Especialmente mediano

Todo mundo quer ser especial. Todo mundo quer deixar sua marca no universo. Alguém já disse bem alto que queria ser apenas mais um no meio da multidão e fazer apenas as mesmas coisas que todos fazem durante a vida? Talvez sim, não sei. Mas as pessoas gostam mesmo de gritar que querem mudar o mundo.

O Fabio Akita fala muito bem sobre média, seus posts e palestras que abordam o assunto são fantásticas, por isso eu assumo que o que você vai ler abaixo é fortemente inspirado pelo que eu aprendi com ele e também com outras pessoas.

Quando você era criança você era mais ou menos criativo que atualmente? Mais? Acho que essa deve ser a resposta mais comum. É conhecido que as crianças não tem medo de experimentar, fazendo um monte de besteira é verdade, mas sem deixar de serem criativas.

Quando a criatividade começa a diminuir? Quando você vai crescendo. Especialmente quando você entra na escola. Uma das grandes matadoras da criatividade e incentivadoras da média.

Crianças com roupas iguais, com professores iguais, estudando os mesmos assuntos que talvez elas precisem no futuro. Muitas vezes sendo apenas treinadas para passarem num vestibular. É uma grande celebração à média!

Muita gente não sabe, mas a palavra medíocre é definida como mediano, ou seja, na média. Pode procurar no dicionário. Estamos todos sendo moldados a mediocridade? É, parece que sim.

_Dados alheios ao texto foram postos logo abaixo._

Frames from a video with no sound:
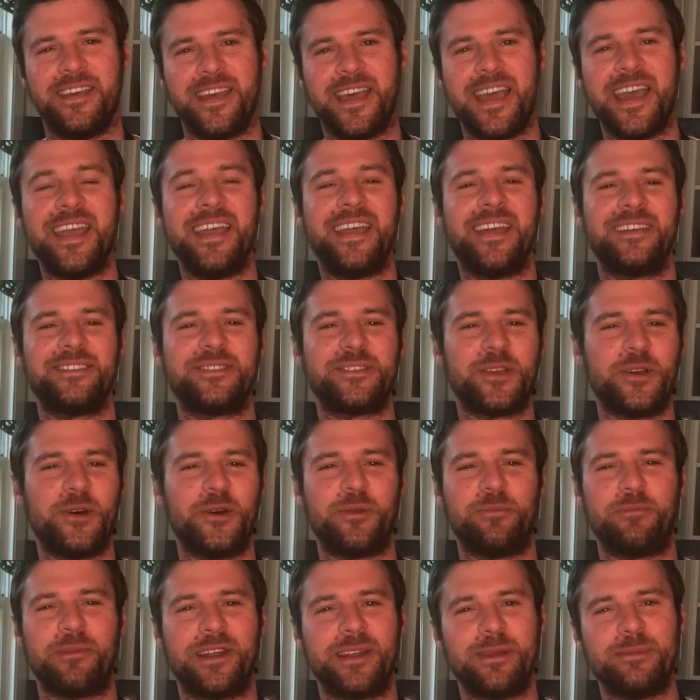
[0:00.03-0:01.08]
Hey, how's it
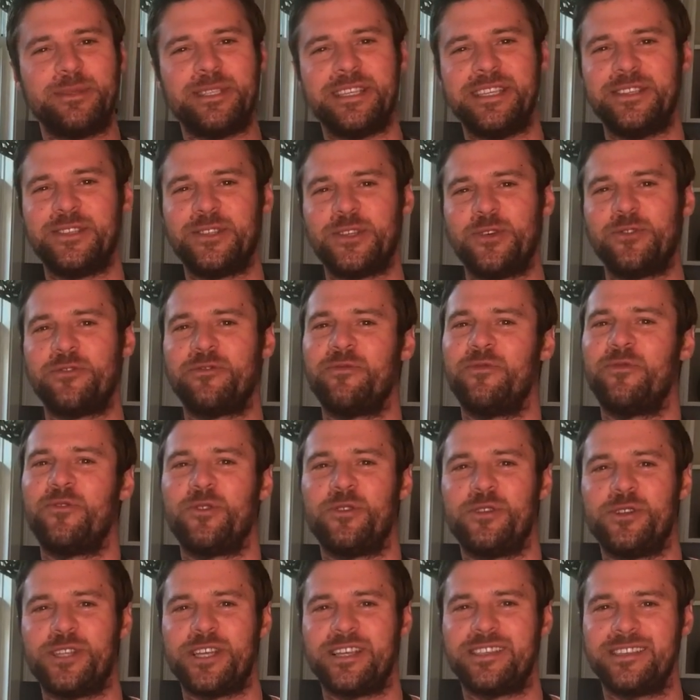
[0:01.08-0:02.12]
going? My name is Iso from
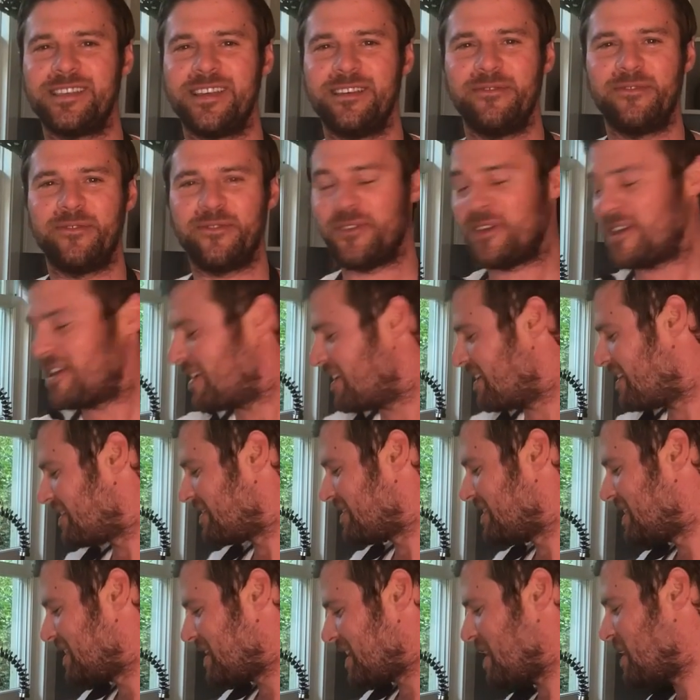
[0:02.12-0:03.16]
forageSF,
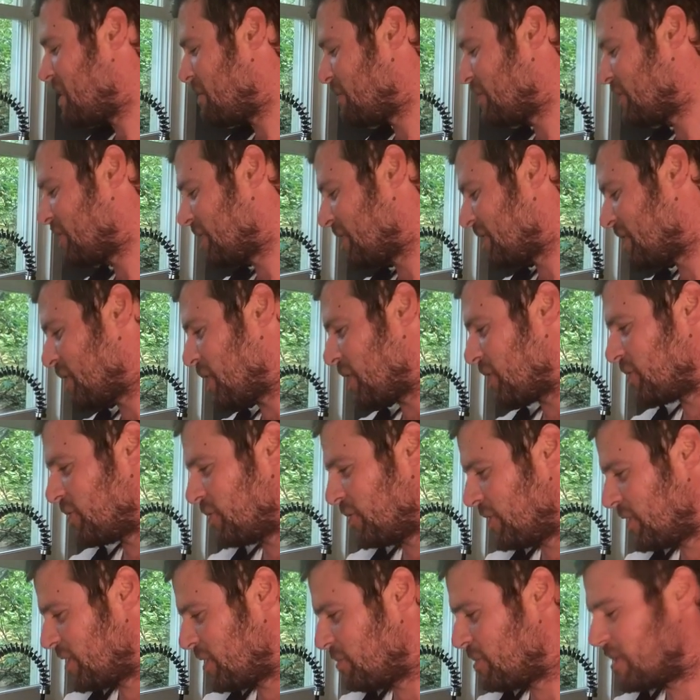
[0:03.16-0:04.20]
and today I'm just going to talk to you
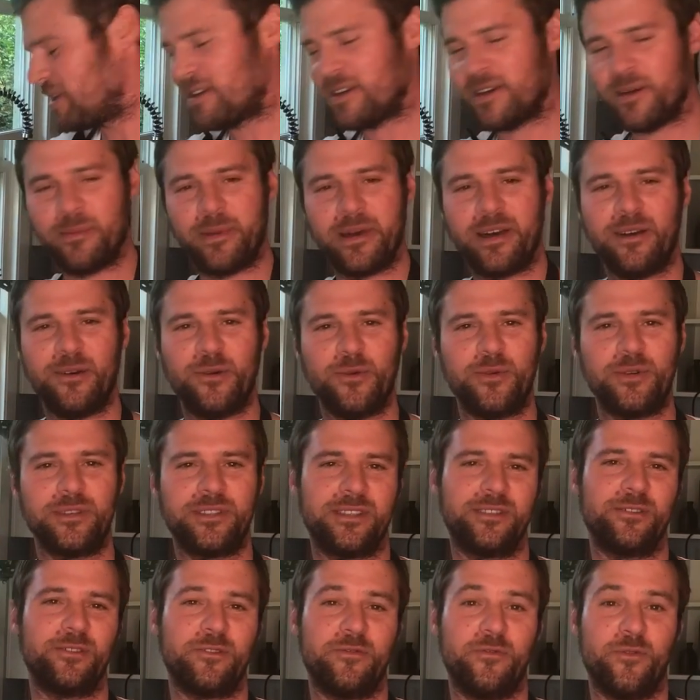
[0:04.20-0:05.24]
a little bit about what's
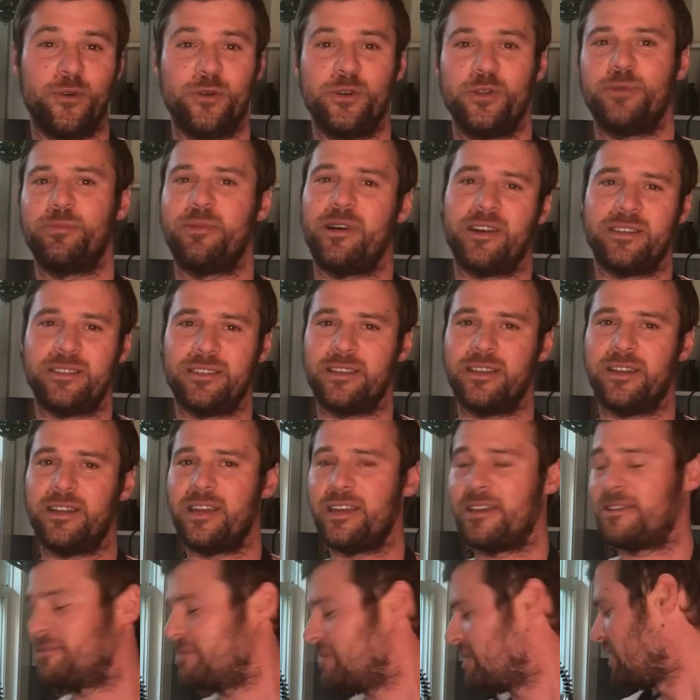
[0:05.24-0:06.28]
in your forage box today.
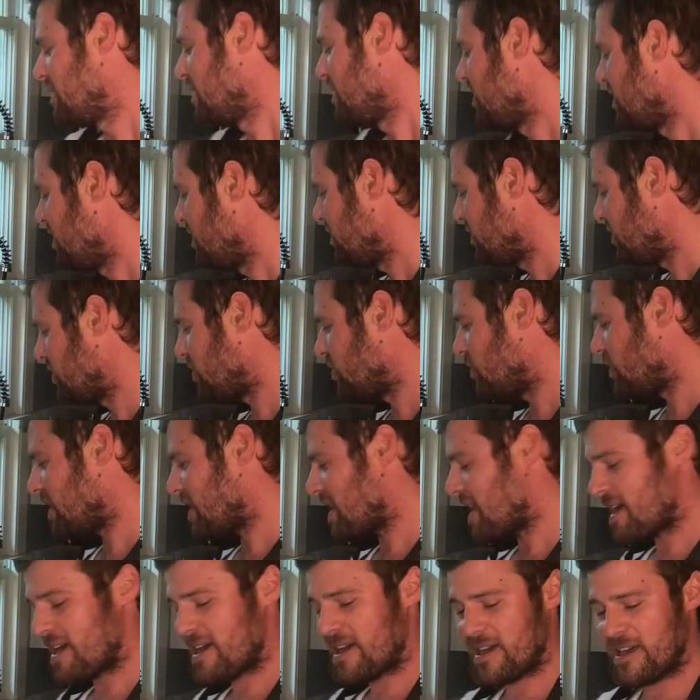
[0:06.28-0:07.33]
So we
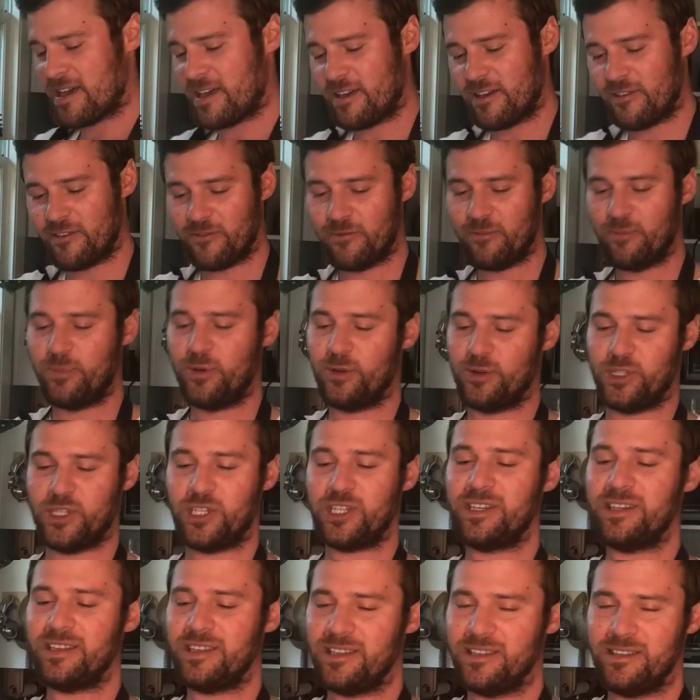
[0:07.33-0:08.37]
have
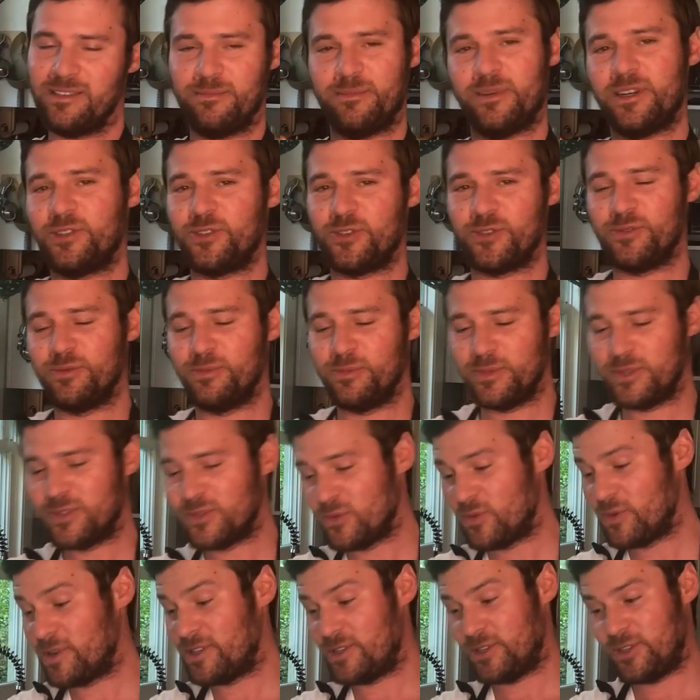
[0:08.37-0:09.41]
porcini mushrooms,
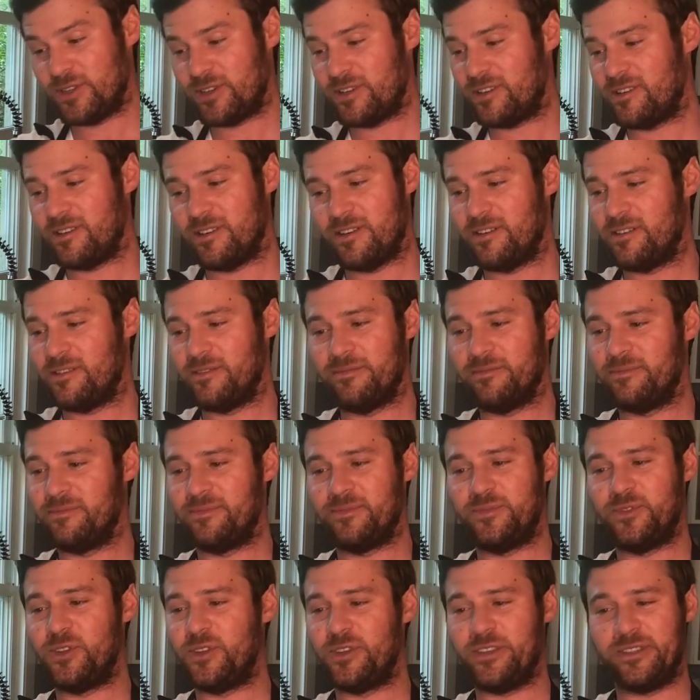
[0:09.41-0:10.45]
which are
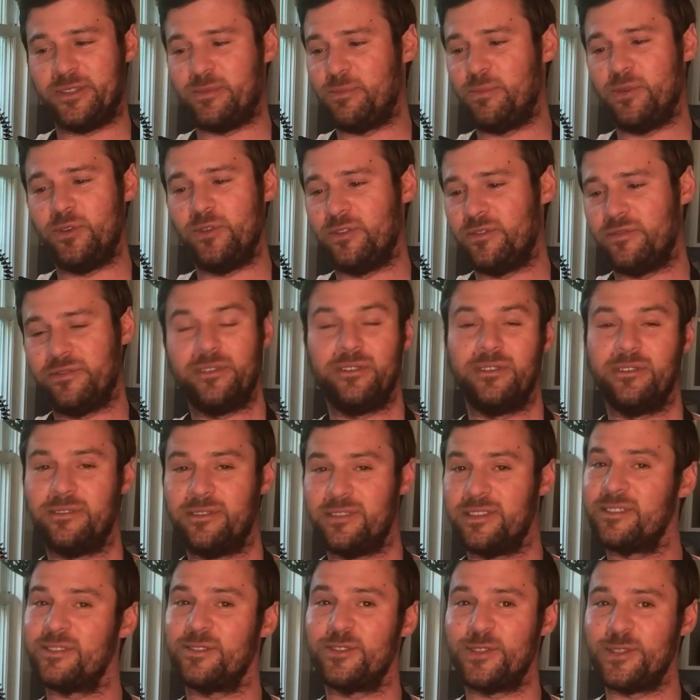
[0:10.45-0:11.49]
just beautiful.
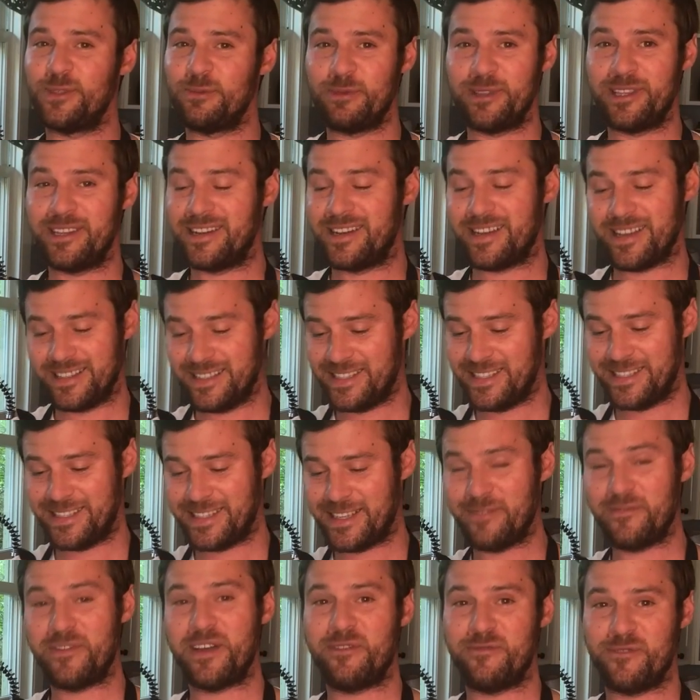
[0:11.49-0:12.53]
These are some of the nicest
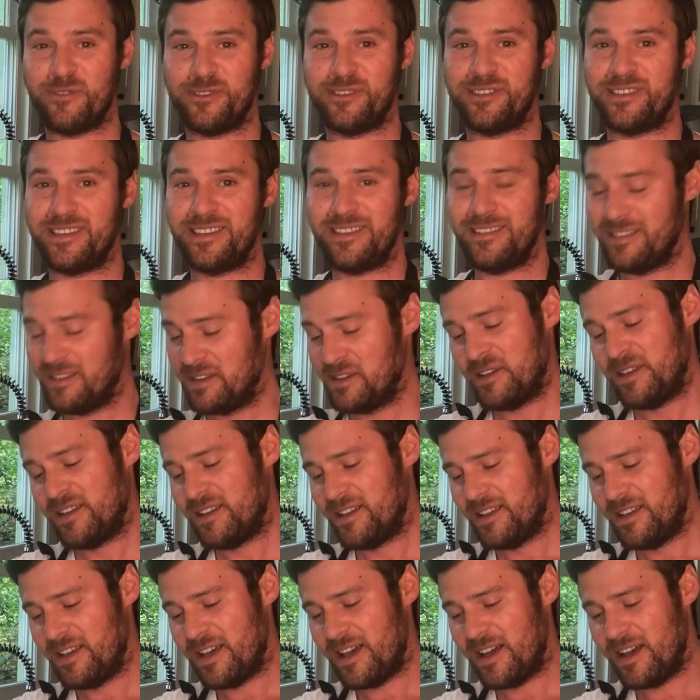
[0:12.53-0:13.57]
I've ever seen.
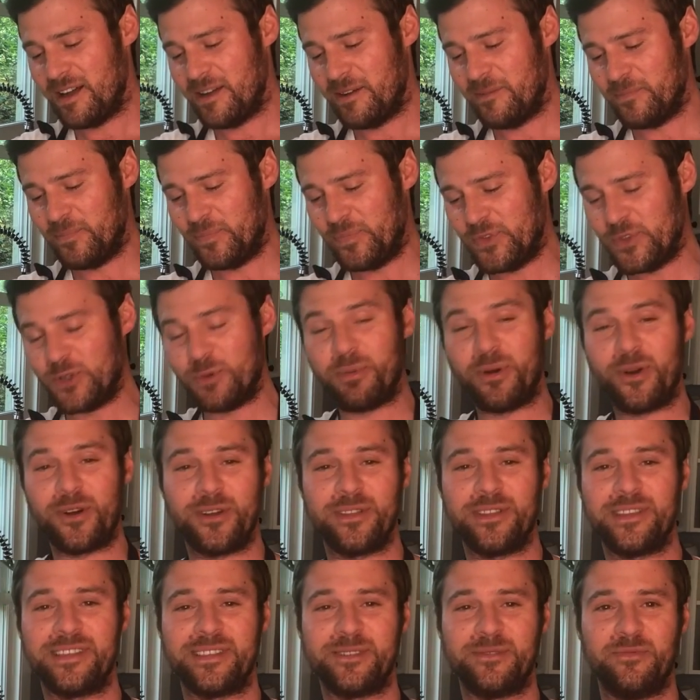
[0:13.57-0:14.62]
So part
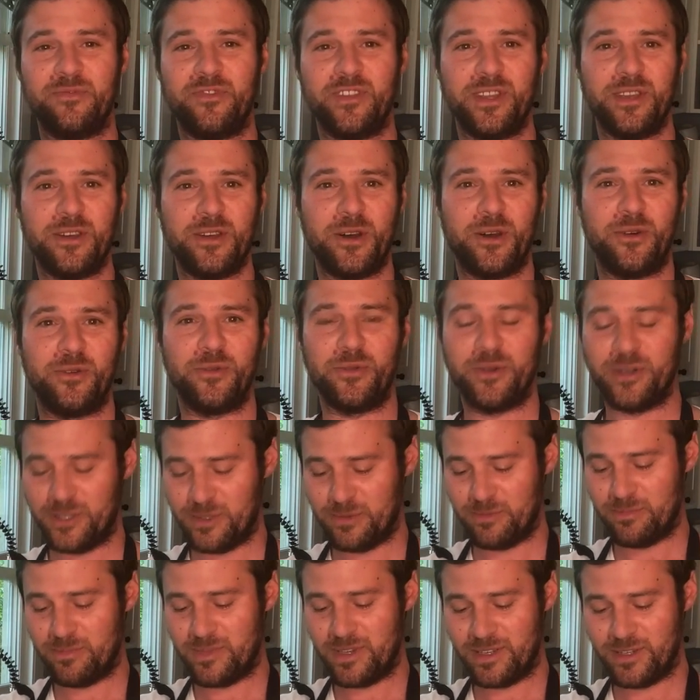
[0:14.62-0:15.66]
of this video
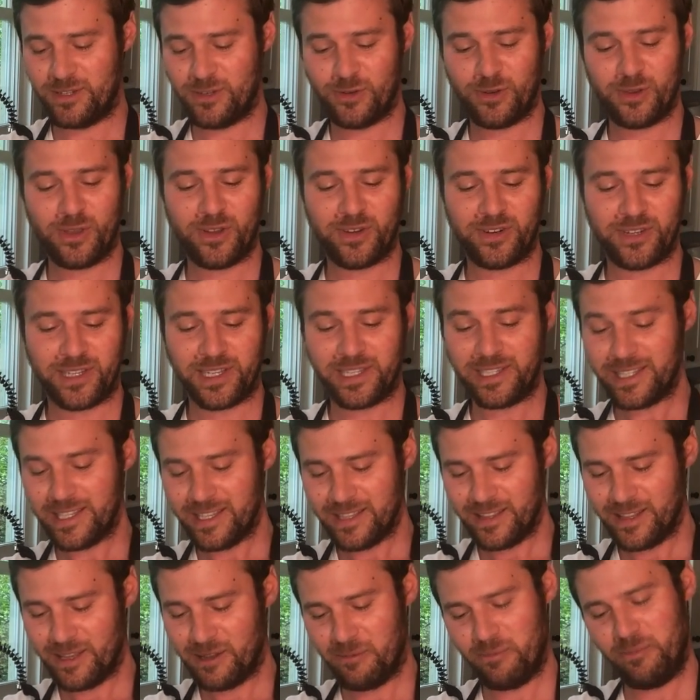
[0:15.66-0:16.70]
was me showing you how to
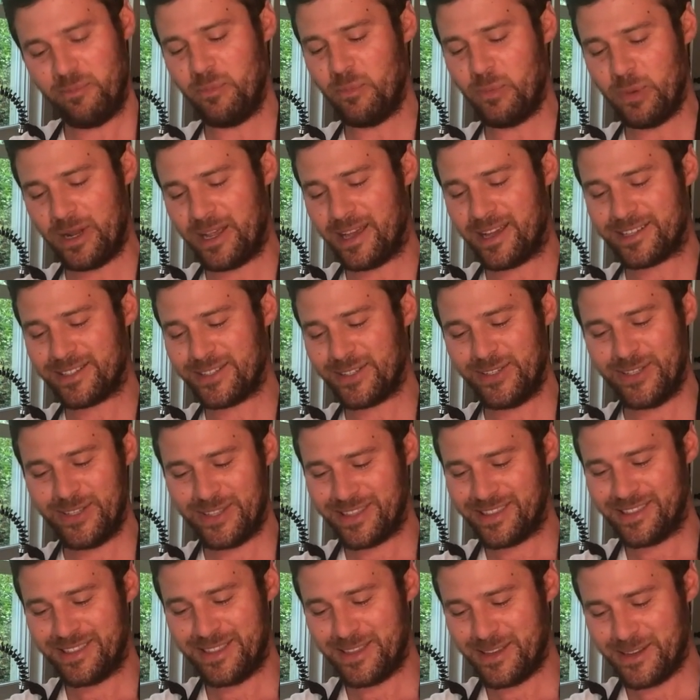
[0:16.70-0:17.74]
clean them, but actually
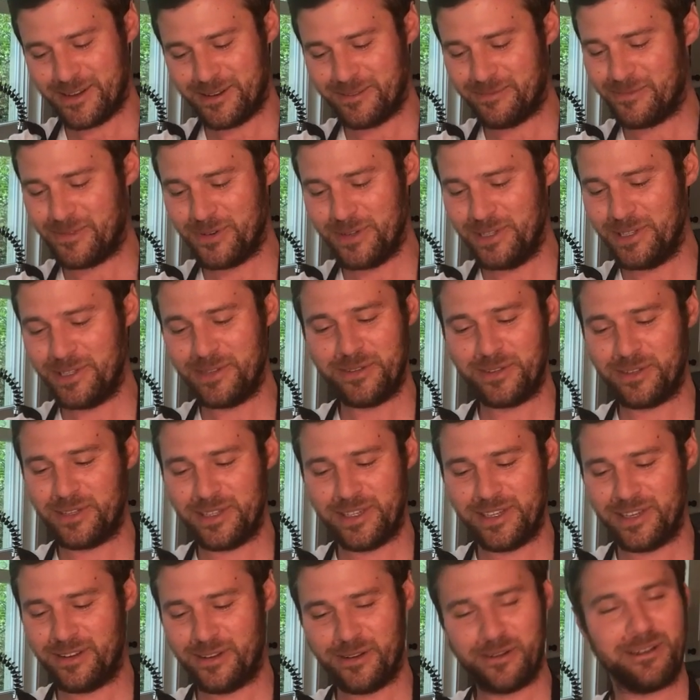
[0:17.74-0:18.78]
they're really
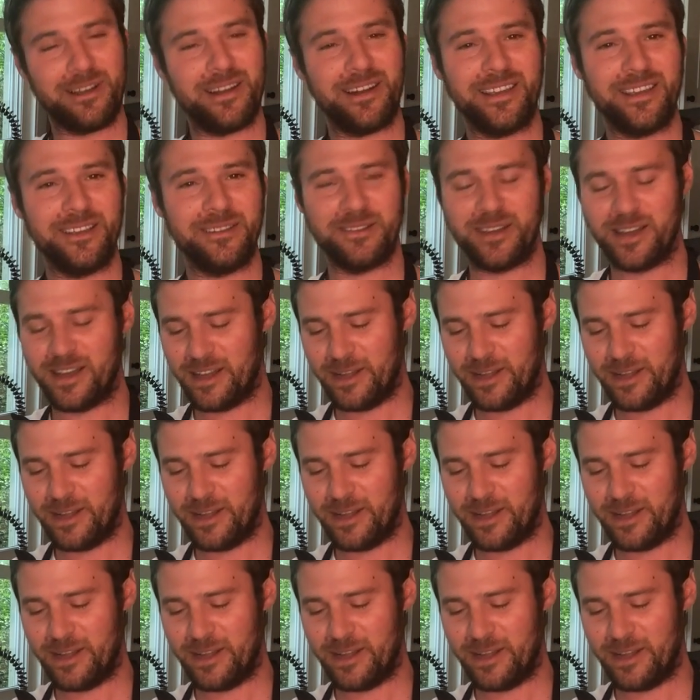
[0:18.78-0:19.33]
clean already.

Isso nos leva a uma contradição grande. Como ser especial se todas as forças tentam transformar a criança criativa num adulto medíocre?

Dane-se o comum. Quer fugir da média? Seja bom no que você gosta de fazer, ou melhor, seja muito bom para que as pessoas te notem. Para descobrir o que fazer tente chegar na interseção dos três conjuntos abaixo:




Se você quer fazer parte da média a sociedade te recebe muito bem. Bem melhor que se você tentasse fugir do molde. Mas se você quer fazer algo relevante, então pense bem no seu estado atual e se questione sempre para não acabar caindo na inércia de fazer mais do mesmo sempre.